**DATASET CONTENT**
★ ★ ★ ★ ★ ★ ★

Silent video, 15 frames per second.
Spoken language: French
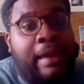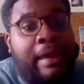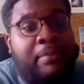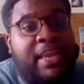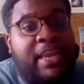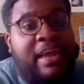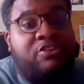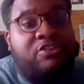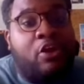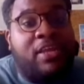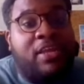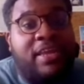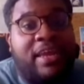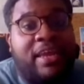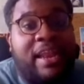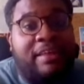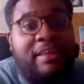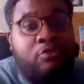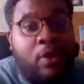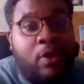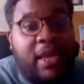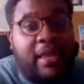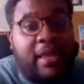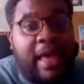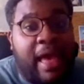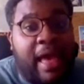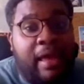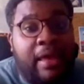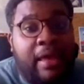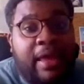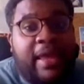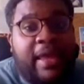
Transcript: aménageur qui est la Soreca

★ ★ ★ ★ ★ ★ ★

**EXERCISE GOAL**
From the first line to the last, give the data again exactly, but without pictures.

**OUTPUT OF THE TASK**
Silent video, 15 frames per second.
Spoken language: French
Transcript: aménageur qui est la Soreca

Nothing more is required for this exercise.